Continuing the theme of helping students work together successfully to better prepare them for real-life employment, Chef Weiner suggests strategic ways to group team members who don’t necessarily see eye to eye.
By Adam Weiner, CFSE
Last month’s article was based upon a seminar given by Paul Sorgule at this past summer’s Leadership Conference about how students interact, fight and then grow together to become a team.
The two key points of that article were: 1) whether or not students like working in teams, they need to learn how to work in teams to work in the culinary field, and 2) whether they like someone on their team is not relevant, as they still have to work together well.
How teams are chosen will, in large part, contribute to teaching students how to work in a team format. Here are some of the ways to pick teams:
The least successful way I have found of picking teams is to go around the room and have students count off. If I have 16 students and four teams, in theory this should yield four teams of four people. However, it always confuses the heck out of me how, when it was time to go to their work stations, one team would have one person, one team six people and one team five and, of all things, one team of no one and four people will say they don’t know what team they are on! I even tried having people hold up their fingers with their team number and I still wouldn’t get even teams.
Occasionally I pick teams like we all did in junior-high-school P.E. The problem is that the same person is always last. I don’t like doing this too much, because I was always the last person picked in P.E. and I know how humiliating it is. (I teach one day a week at the jail. I have new students every week, and I often have the new people be the team captains because they don’t know who to pick first or last. You can use this trick if you have open enrolment.)
I often let the students pick teams completely on their own. I say something like, “Here is your assignment. Get into groups of three or four and get it done by 1:00 p.m.” When I do this, nine times out of 10 the project is not done on time and/or not done very well. I do this for a reason. I want the students to realize that working with people you like is often more difficult than working with people you don’t like. They learn the hard way that feelings get hurt and there are too many distractions working with close friends.
- Like everyone else, occasionally I resort to the toque (“chef hat”) technique of drawing teams from a hat. There are several variations on this that I like to use:
- Place an even amount of each number for the same number of teams. For example, if you have 20 students and want four teams, you will have five slips with the number 1, five slips with the number 2, five slips with the number 3 and five slips with the number 4.

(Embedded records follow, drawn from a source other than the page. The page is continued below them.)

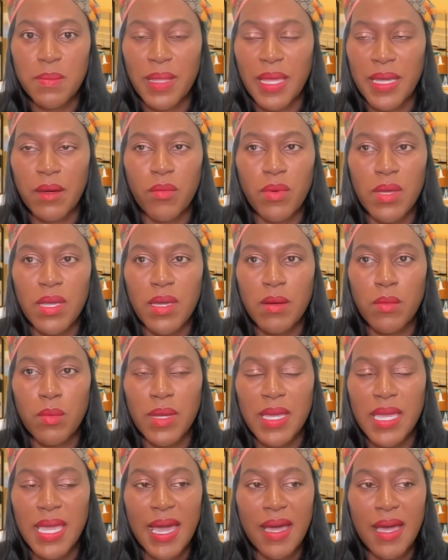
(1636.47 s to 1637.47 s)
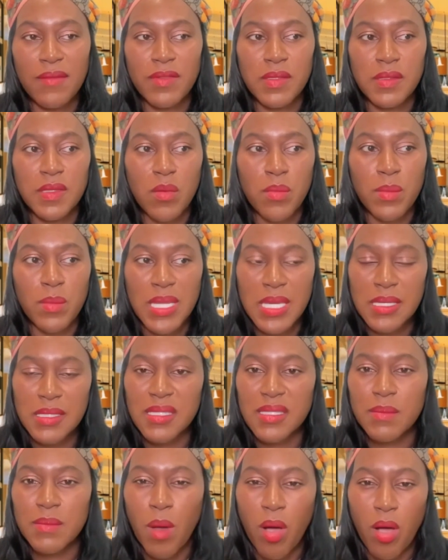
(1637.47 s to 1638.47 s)
Like we have so many
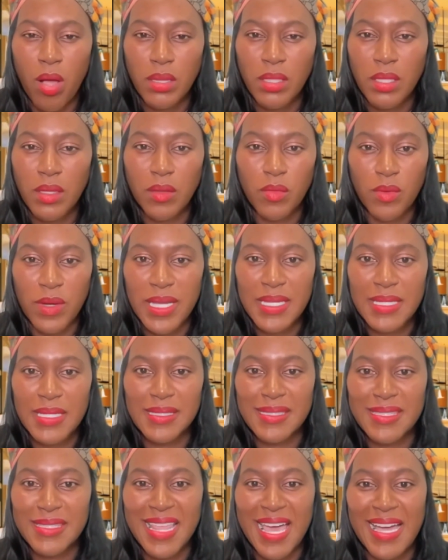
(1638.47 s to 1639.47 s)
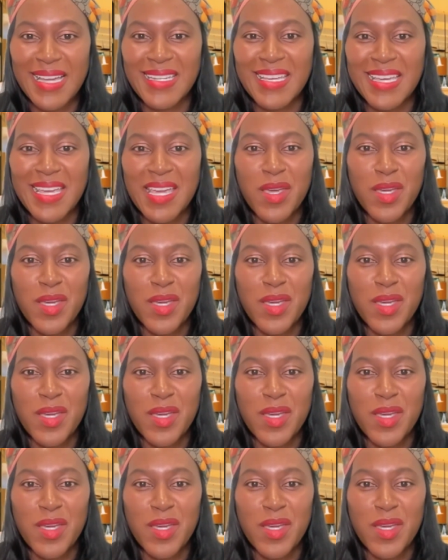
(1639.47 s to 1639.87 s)
small little wins that,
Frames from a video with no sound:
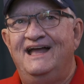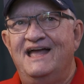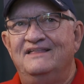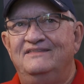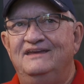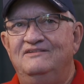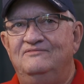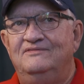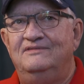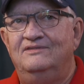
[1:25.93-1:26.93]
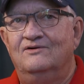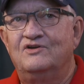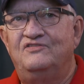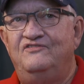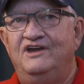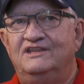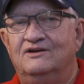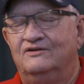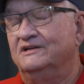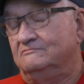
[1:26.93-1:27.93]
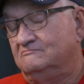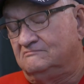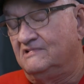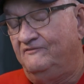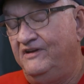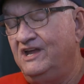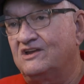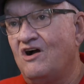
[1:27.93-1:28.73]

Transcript: and the Viet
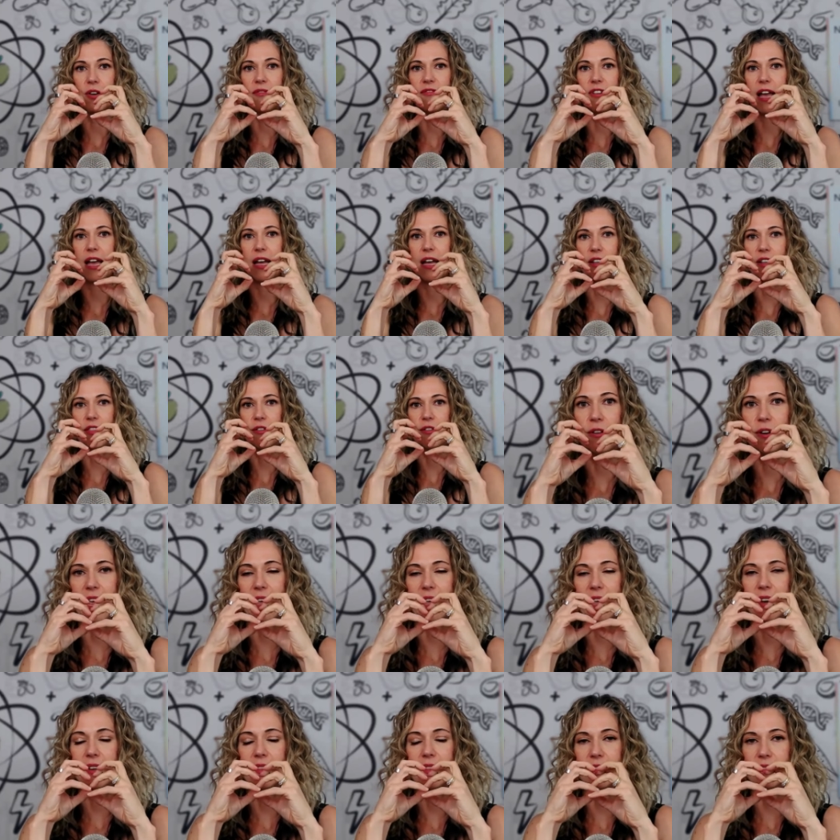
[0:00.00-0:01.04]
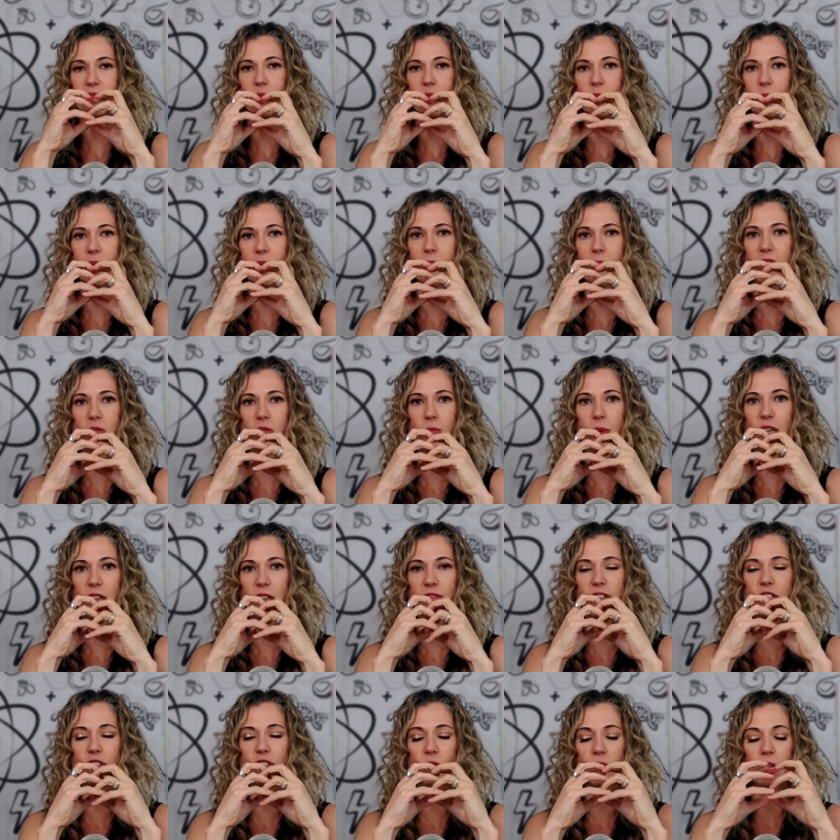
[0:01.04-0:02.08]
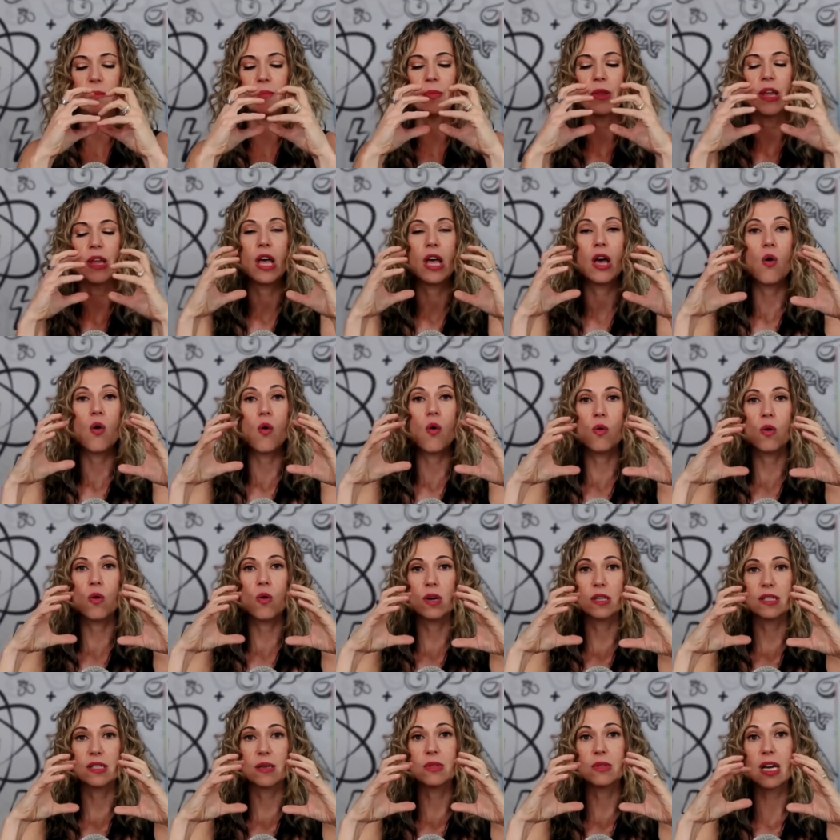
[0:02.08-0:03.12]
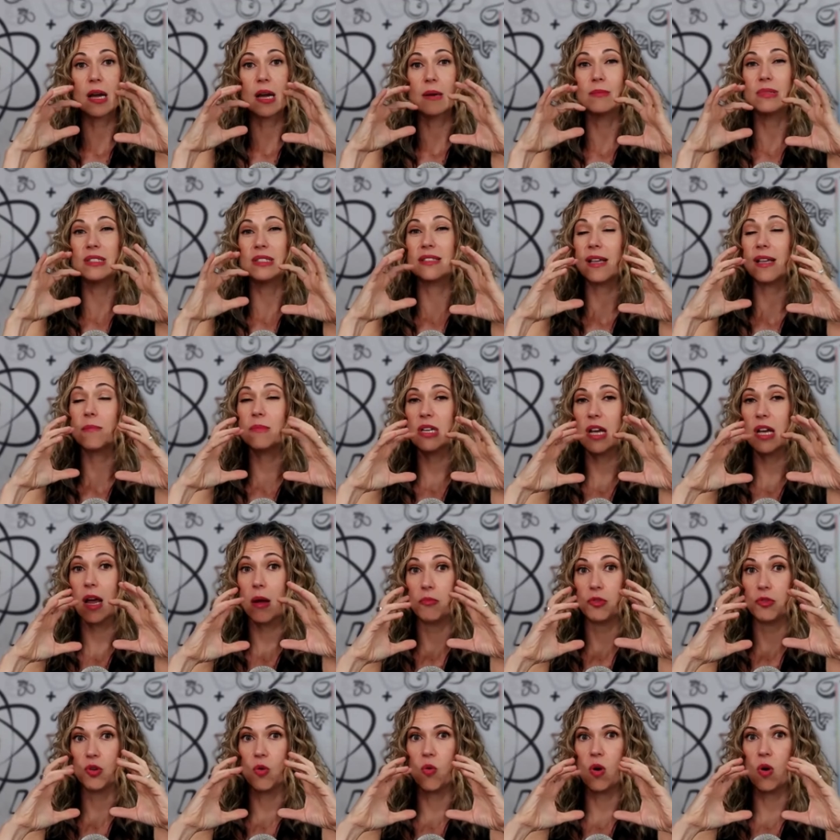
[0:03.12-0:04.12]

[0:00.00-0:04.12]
If I had a third hand, this would be a much better visual, or sometimes, sometimes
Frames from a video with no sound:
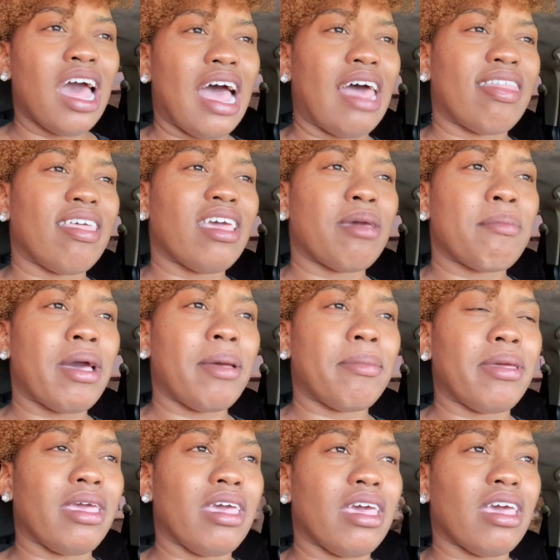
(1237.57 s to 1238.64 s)
I think it might
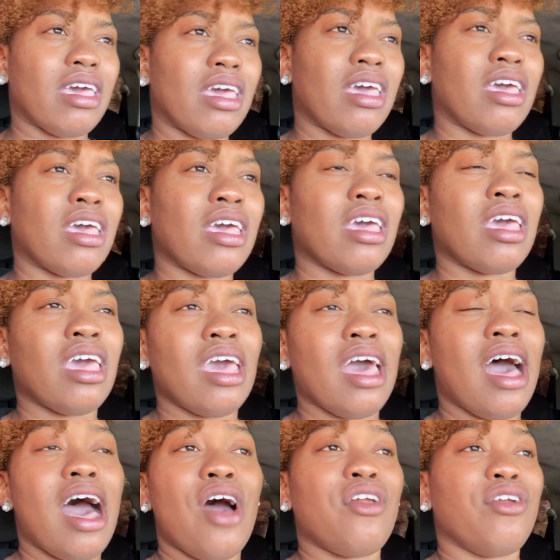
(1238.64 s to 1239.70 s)
be,
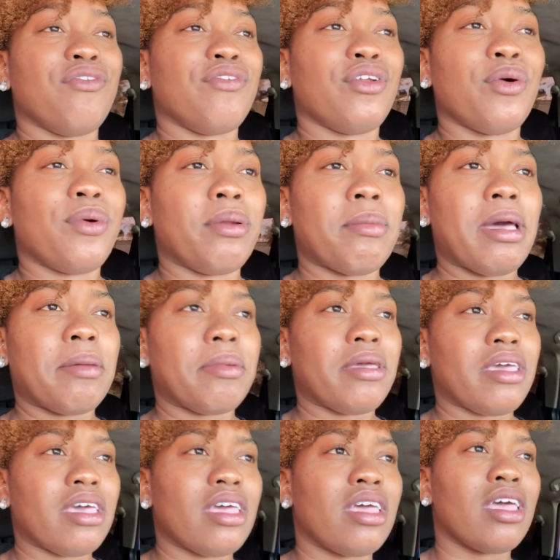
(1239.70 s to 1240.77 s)
I don't even know what it might be,
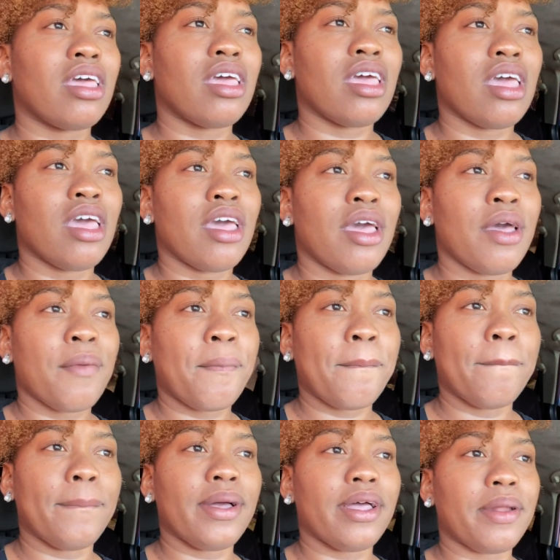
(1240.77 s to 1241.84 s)

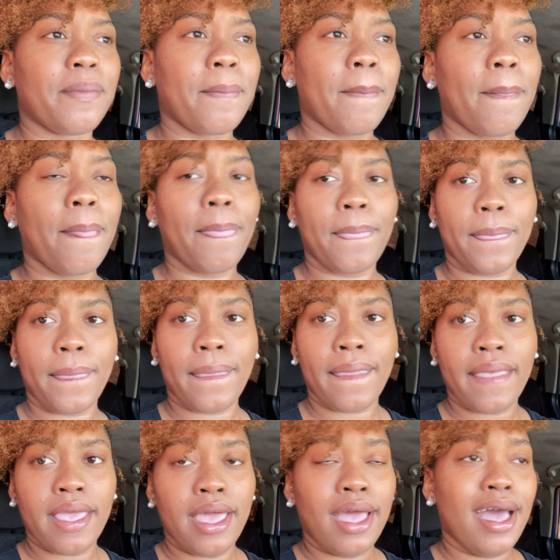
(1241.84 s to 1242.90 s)
but
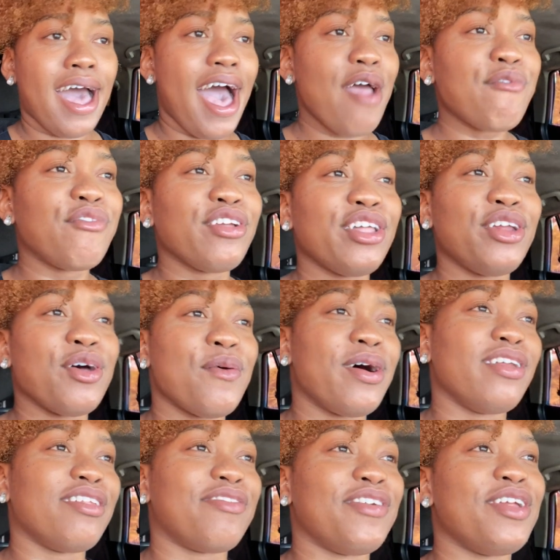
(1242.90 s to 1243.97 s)
I really don't
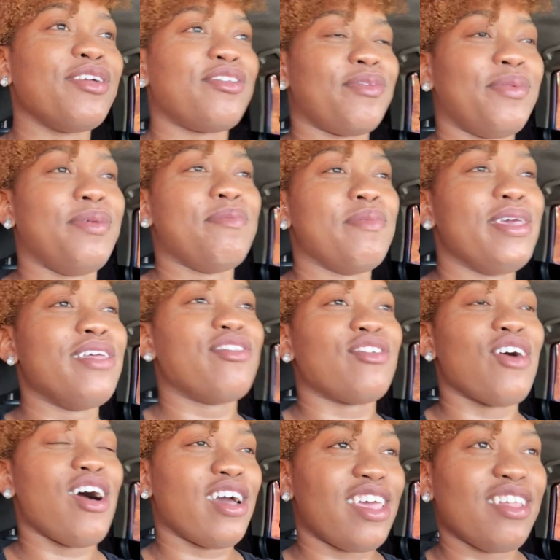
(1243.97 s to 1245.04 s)
want this video to be me
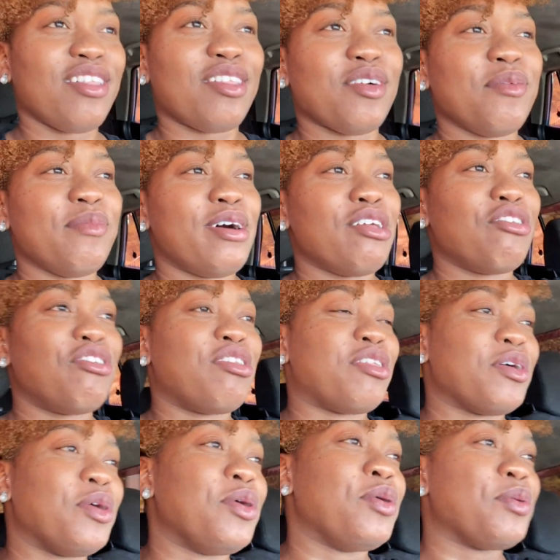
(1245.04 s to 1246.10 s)
talking so much.
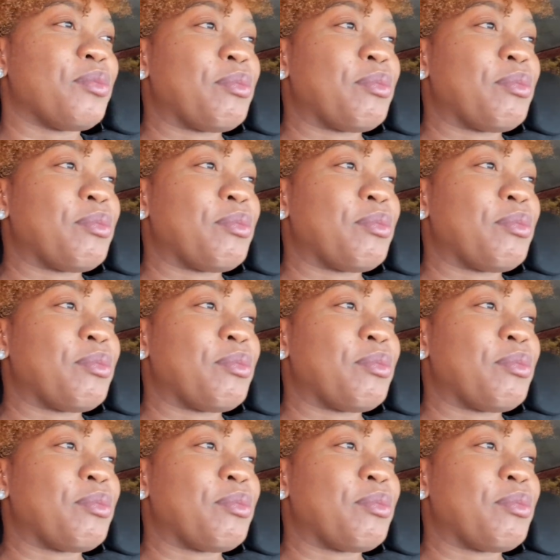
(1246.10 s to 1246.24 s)
So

- If you want each group to work on the same part of a menu (and again let’s assume four teams for 20 students), you would write five slips with the key words, such as “salad,” “entrée,” “vegetable” and “dessert.”
- .If you want each group to work on the same ingredient (and again let’s assume four teams), you would write words such as “cauliflower,” “chicken,” “broccoli” and “cream cheese” with each word on four slips.
- Frequently I pick the teams—not at random, but making a conscientious choice on who I am choosing. I do this in different ways, including:
- Since I have four different levels of students in my class at any one time, I often pick teams that have one student from each level.
- I pick teams based on ethnic background. Then I do one of two very different things: I have the group prepare an ethnic dish as authentically as possible for everyone to try, OR I completely shake things up by taking the group out of their comfort zone. For example, I will have the Filipino group prepare gumbo, the African Americans prepare chicken adobo, the Latinos prepare seafood pasta, etc. If you don’t have enough time to do these two things you can either have groups make cookies from their culture, OR have the groups make cookies from another culture.
- My favourite team-picking exercise is, I must admit, devilish. I pick team leaders who aren’t friends. I then have each team leader pick the rest of his or her team not in rotation, but all at once. Of course, everyone picks their good friends. (The reason the team leaders are not friends is because I want each team to be a team of friends.) I then turn to each group: “Team One Leader, are you happy with your team?” She looks at me and smiles and gives me a thumbs up. “Team Two Leader, are you happy with your team?” An excited “Yes, Chef” comes in reply. I do the same with the other teams. I then say, “Team One Leader switch place with Team Four Leader, Team Two Leader switch place with Team Three Leaders.” Of course, everyone groans.
I explain to the students that I do this because when you go to work, you don’t get to pick who your boss will be. I further explain that when they become low-level managers, they won’t get to pick who they supervise.
The next day, I have students pick their teams the same way. The students think that they can outsmart me, and they pick people they don’t really like. (I often see students planning this in the morning, debating who will pick whom.) Of course, since I am devious, I don’t switch team leaders on Day Two. Again, more groans. Guess what I say? I reiterate that when they go to work and when they become low-level managers, they have to work with the people on their team no matter what they think of them. The only problem with this technique is you can realistically only do it once or twice a month.
In November 2012, I jointly wrote an article with Windi Hughes on how to manage teams so that the work is distributed evenly and fairly among the team members.
Chef Adam Weiner, CFSE, teaches a 20-week Introduction to Cooking program for JobTrain on the San Francisco Peninsula.